Oleh: Dedi Sahara
Tiada jalan baru di sini
setiap jalan adalah lidah ular
yang menjulur bercabang
ke arah wajahmu
melepas bisa kuning kepedihan
Tiada jalan baru di sini
setiap jalan adalah paruh gagak
yang melengkung hitam
mematuki bangkai harapan
dan sepenggal daging kenangan
Tiada jalan baru di sini
setiap jalan adalah runcing taring
serigala
menikam dan mencengkeram liat
sekujur luka di tubuhmu yang papa
Tiada jalan baru di sini
yang kau perlukan hanya menjadi
keheningan
membiarkan suara-suara lain
berlintasan
hingga mampu menapaki bentang jalan
ini
menuju inti kehampaan abadi.
2026
Bionarasi penulis:
Dedi
Sahara, tinggal di Bandung. Menulis puisi, esai, dan aktif menerjemahkan buku
psikoanalis atau karya sastra.

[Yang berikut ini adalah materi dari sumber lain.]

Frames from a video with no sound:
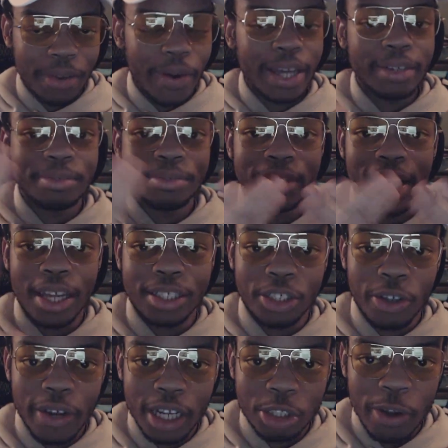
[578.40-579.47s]
Anyway,
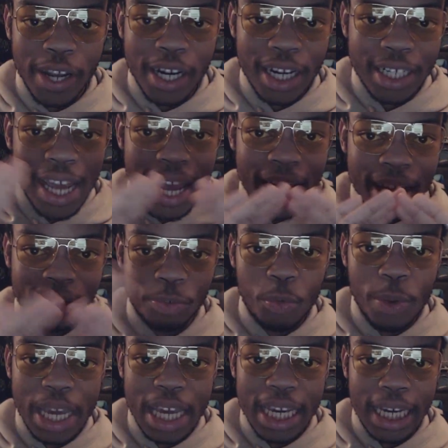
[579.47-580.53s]
enjoy your trading day
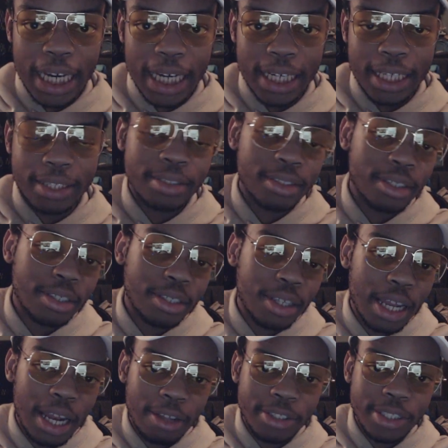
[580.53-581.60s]
and week,
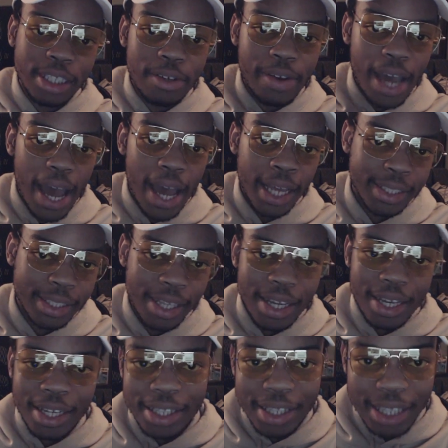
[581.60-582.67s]
and I'll see you
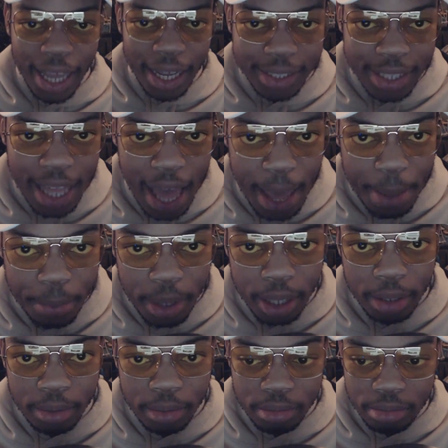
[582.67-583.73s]
guys next time.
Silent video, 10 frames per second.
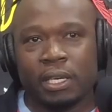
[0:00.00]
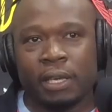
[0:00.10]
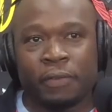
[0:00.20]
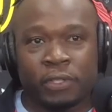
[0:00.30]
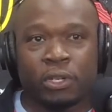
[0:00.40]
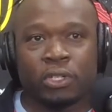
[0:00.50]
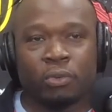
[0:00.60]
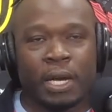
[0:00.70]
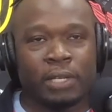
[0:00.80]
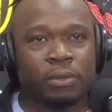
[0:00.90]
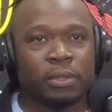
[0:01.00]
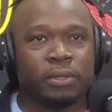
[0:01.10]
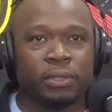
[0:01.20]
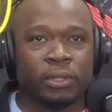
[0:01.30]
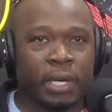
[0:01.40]
infrastructure wise
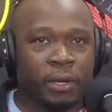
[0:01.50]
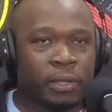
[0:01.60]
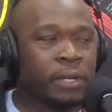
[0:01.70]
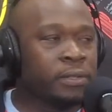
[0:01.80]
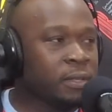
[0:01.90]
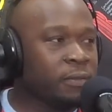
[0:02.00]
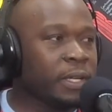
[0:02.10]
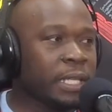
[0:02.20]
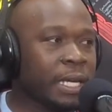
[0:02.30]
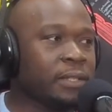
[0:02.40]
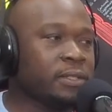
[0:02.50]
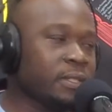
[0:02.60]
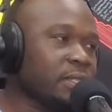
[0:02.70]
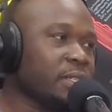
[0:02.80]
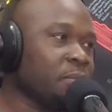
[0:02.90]
with, healthcare and stuff like that,
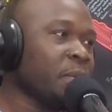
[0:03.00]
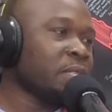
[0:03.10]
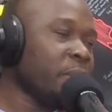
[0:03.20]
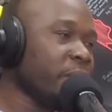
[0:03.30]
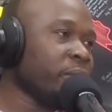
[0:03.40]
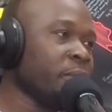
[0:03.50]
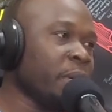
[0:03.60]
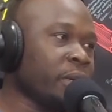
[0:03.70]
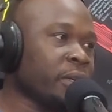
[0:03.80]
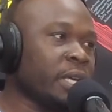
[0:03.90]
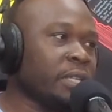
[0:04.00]
it's much better in America,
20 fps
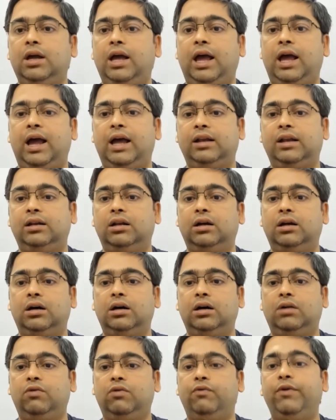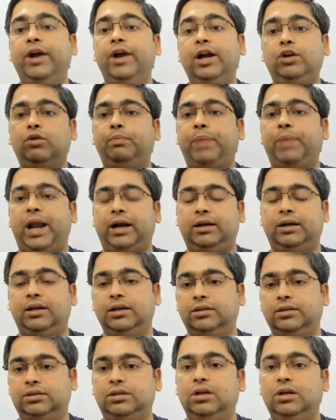and where to
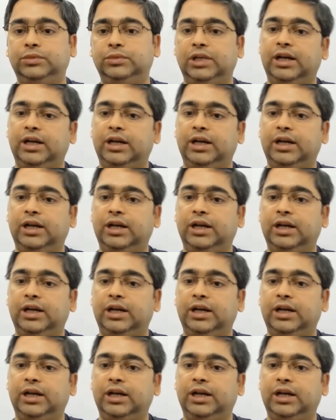practice.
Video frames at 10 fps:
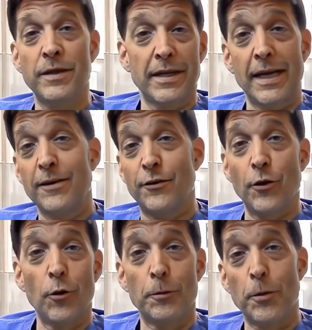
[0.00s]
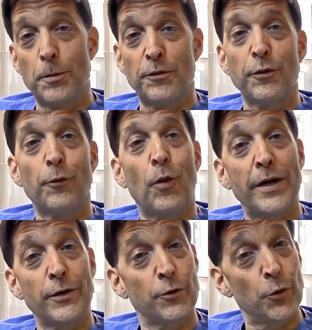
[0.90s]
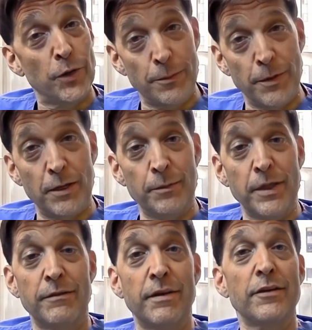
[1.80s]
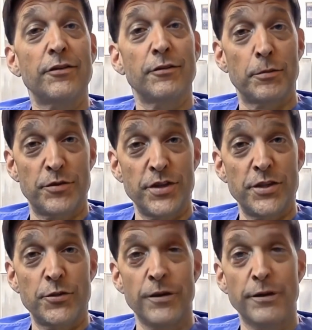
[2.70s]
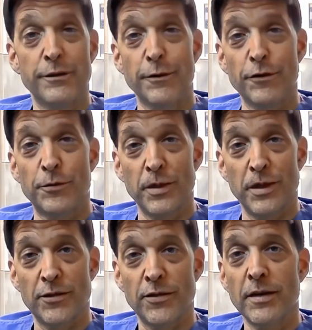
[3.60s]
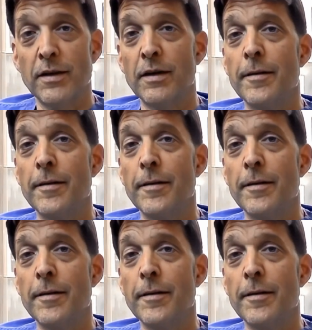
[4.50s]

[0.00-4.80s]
negates the whole purpose of why you're doing a minimally invasive procedure in the first place,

Buku terjemahan terbarunya adalah Jacques
Lacan: Antara Psikoanalisis dan Politik. Saat menjadi mahasiswa aktif
bergiat di Arena Studi Apresiasi Sastra (ASAS) UPI, Asosiasi
Psikoanalisis Indonesia (API), dan Lingkar Studi Filsafat
Nahdliyyin (LSFN). Pernah menjadi redaktur Apresiasi Buruan.co.